酒吧里灯光昏暗,野狼迪斯扣在疯狂的奏响,舞台上的舞者疯狂的扭动着腰肢,带给来宾们不一样的刺激和动感。
明许端着盘子,盘子上摆着几瓶酒,那都是酒吧里比较昂贵的酒水,挨着桌子问客人们是否需要。
她在酒吧的装束算是特别的了,让来酒吧的宾客一眼就能看到她。
一位客人醉醺醺的问她:“妹妹,还念书呢?卖酒能挣几个钱?”
“先生,卖酒挣不了几个钱,但我家里穷,八十岁的奶奶瘫在炕上,父亲是残废,母亲是精神病,下面还有三个弟妹嗷嗷待哺,我不出来工作不行啊,您买一瓶酒吧?”
忍冬眼泪汪汪的挤出几滴泪水,那客人本来是起了调戏小姑娘的念头,可被她的凄惨经历一说,四周的客人都数落他:“你问那么多干嘛,支持一下小姑娘,买瓶酒,快,掏钱吧?”
因为这么一出,忍冬卖了两瓶酒,今天的开张买卖不错,已经出乎了她的意料。
忍冬开心的将托盘送回调酒台,坐在高凳上,和调酒师聊天。
刚才的表演是明许要求加的,开始楚天不答应,可等加了戏之后,他发觉这段加的真的挺好,将明许狡黠的,能屈能伸的性子都淋漓尽致的表现出来了。
“好,不错,就在这么拍吧?”中间休息的时候,楚天率先鼓起掌,充分表扬了明许的改编,觉得这段戏她演的很好。
一旁的秦乐乐脸都快气歪了。
本以为金先生没有给明许化妆,明许和她秦乐乐站在一起,一定要被比下去一截,没成想,这场在酒吧的戏,竟然效果非常好,还得到了楚天的称赞。

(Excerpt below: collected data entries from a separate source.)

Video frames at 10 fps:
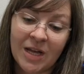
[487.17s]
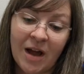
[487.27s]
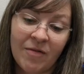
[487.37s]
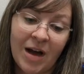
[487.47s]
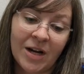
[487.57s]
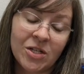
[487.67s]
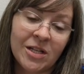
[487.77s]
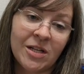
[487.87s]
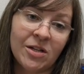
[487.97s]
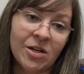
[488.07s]
I've
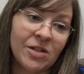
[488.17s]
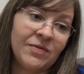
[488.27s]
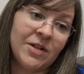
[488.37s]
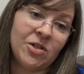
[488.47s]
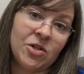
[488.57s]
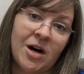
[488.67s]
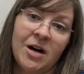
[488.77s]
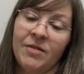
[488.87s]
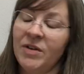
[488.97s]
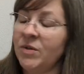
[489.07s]
actually looked for the chart
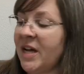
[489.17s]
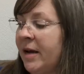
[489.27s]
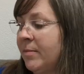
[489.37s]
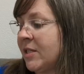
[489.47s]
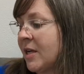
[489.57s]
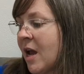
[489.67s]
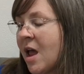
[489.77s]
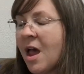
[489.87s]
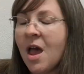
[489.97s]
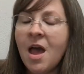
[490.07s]
a few times
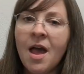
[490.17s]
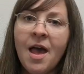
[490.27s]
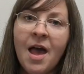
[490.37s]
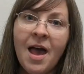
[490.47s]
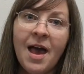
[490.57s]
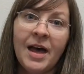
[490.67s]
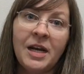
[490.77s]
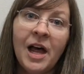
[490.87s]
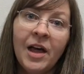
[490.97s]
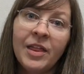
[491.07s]

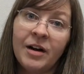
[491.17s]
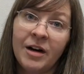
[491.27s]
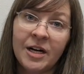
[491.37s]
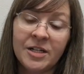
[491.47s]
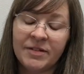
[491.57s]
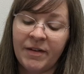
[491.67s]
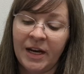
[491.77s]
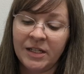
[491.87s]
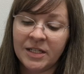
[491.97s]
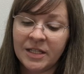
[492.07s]
and they're hard to
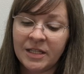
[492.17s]
find.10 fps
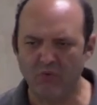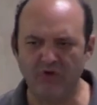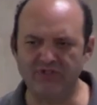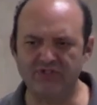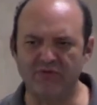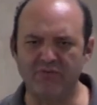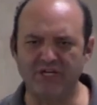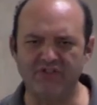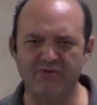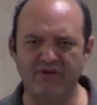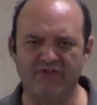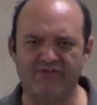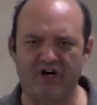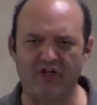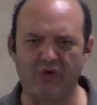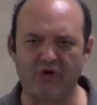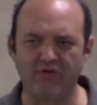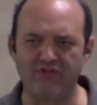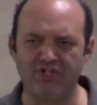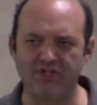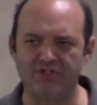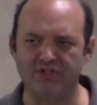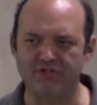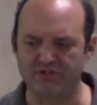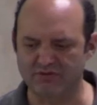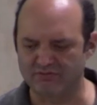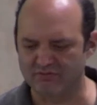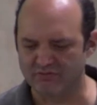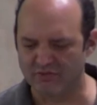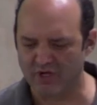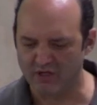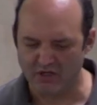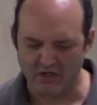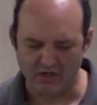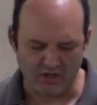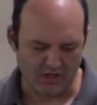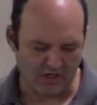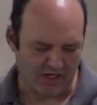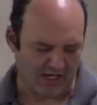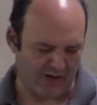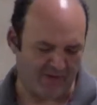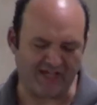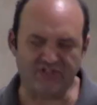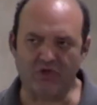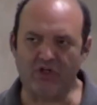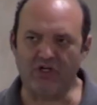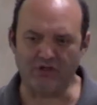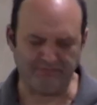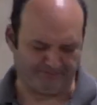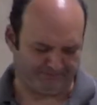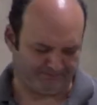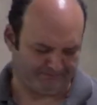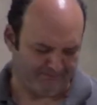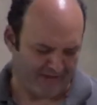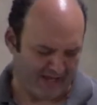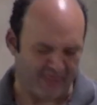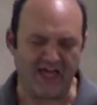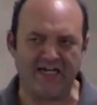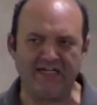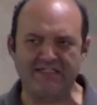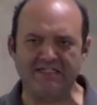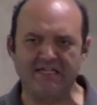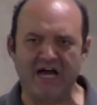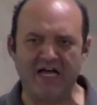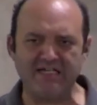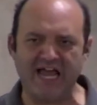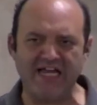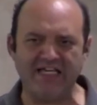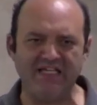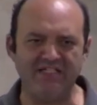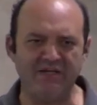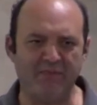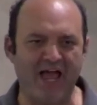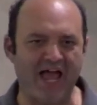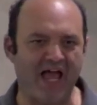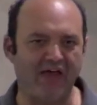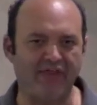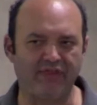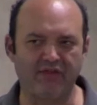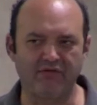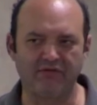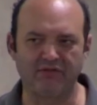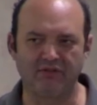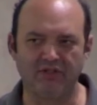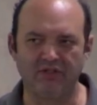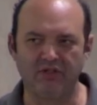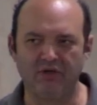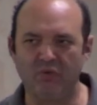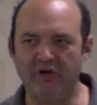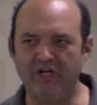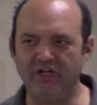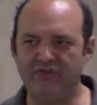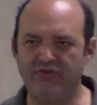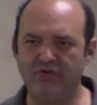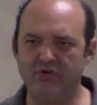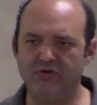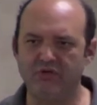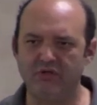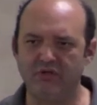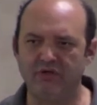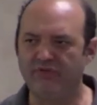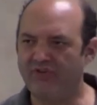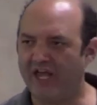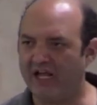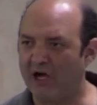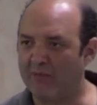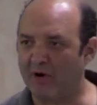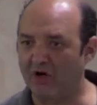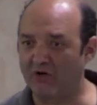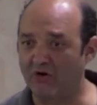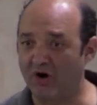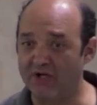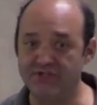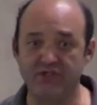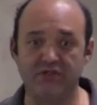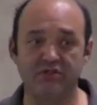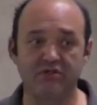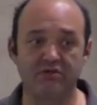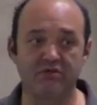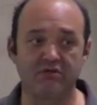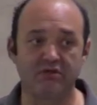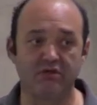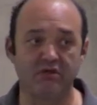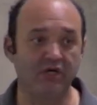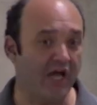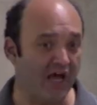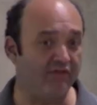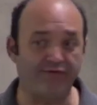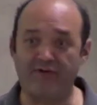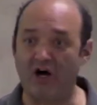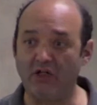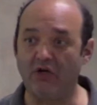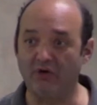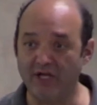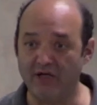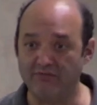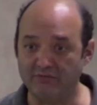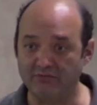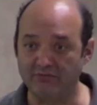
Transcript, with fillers: What does it mean to be a follower of Jesus? He makes clear that it is not an easy path. We need to take up our crosses and follow Him.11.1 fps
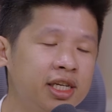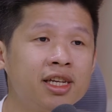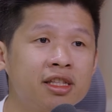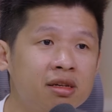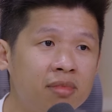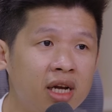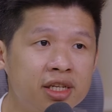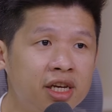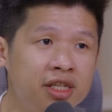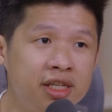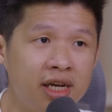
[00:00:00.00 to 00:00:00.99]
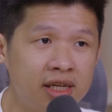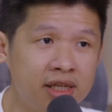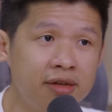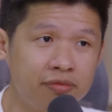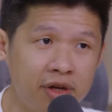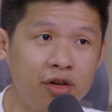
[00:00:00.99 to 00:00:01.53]
Just like Temasek and
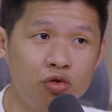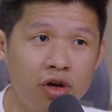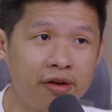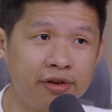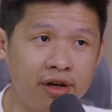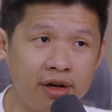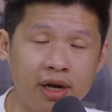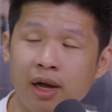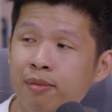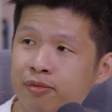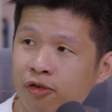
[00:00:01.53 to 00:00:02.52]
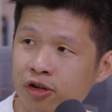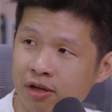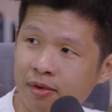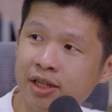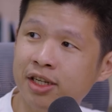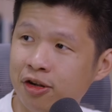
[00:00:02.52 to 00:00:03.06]
GIC, they do have for
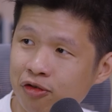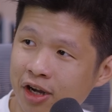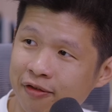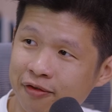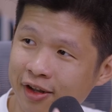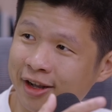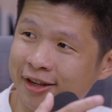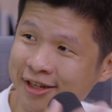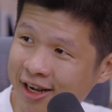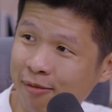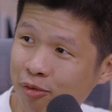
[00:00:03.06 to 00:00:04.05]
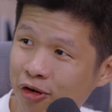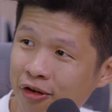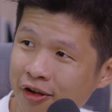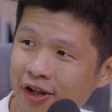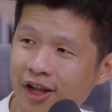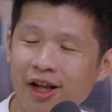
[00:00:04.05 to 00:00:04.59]
Temasek they do have
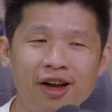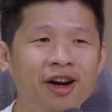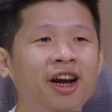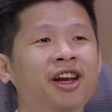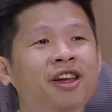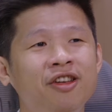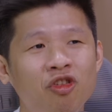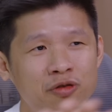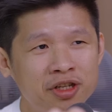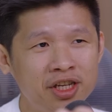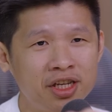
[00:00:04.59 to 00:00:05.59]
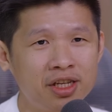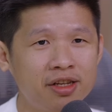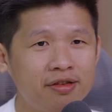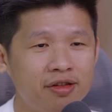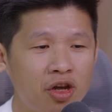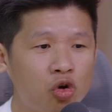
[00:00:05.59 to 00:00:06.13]
Singapore, and then overseas.
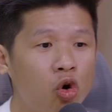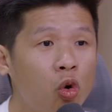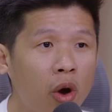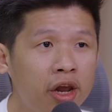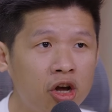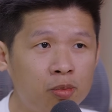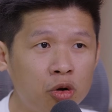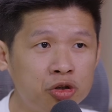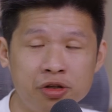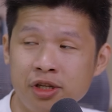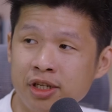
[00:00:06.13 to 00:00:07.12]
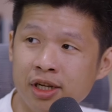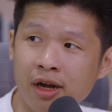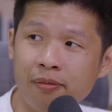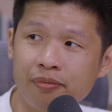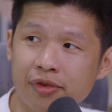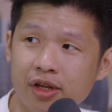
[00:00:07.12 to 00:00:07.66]
They go where the opportunities are.
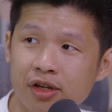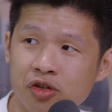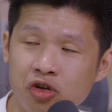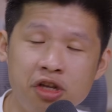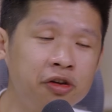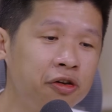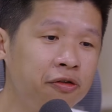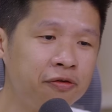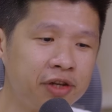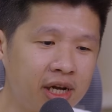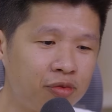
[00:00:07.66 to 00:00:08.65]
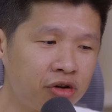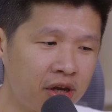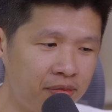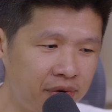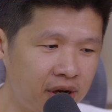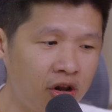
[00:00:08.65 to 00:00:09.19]
So if Singapore
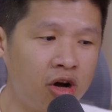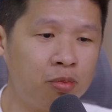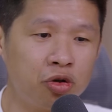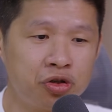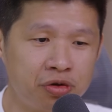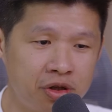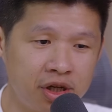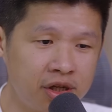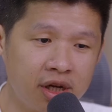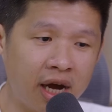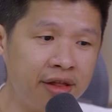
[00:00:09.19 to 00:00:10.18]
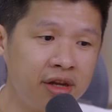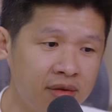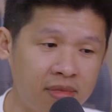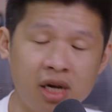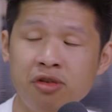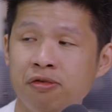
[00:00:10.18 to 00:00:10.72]
can bring a lot of opportunities here, I think the
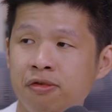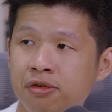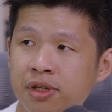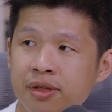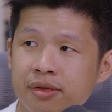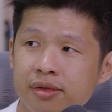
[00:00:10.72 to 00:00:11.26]
money will flow in.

而且,秦乐乐扫了眼明许的脚,发现她并没有穿那双有问题的鞋子,当即就握了握拳,嘴里低声呢喃:“算你运气好。”
霍廷从旁边走过来,化好妆准备上场,冷不丁的听到秦乐乐这么自言自语,当即就问:“什么运气好?”
“没什么,我今天运气好啊,金先生专门给我化了妆呢。”秦乐乐立刻转移话题,美滋滋的将金先生推出来眩耀。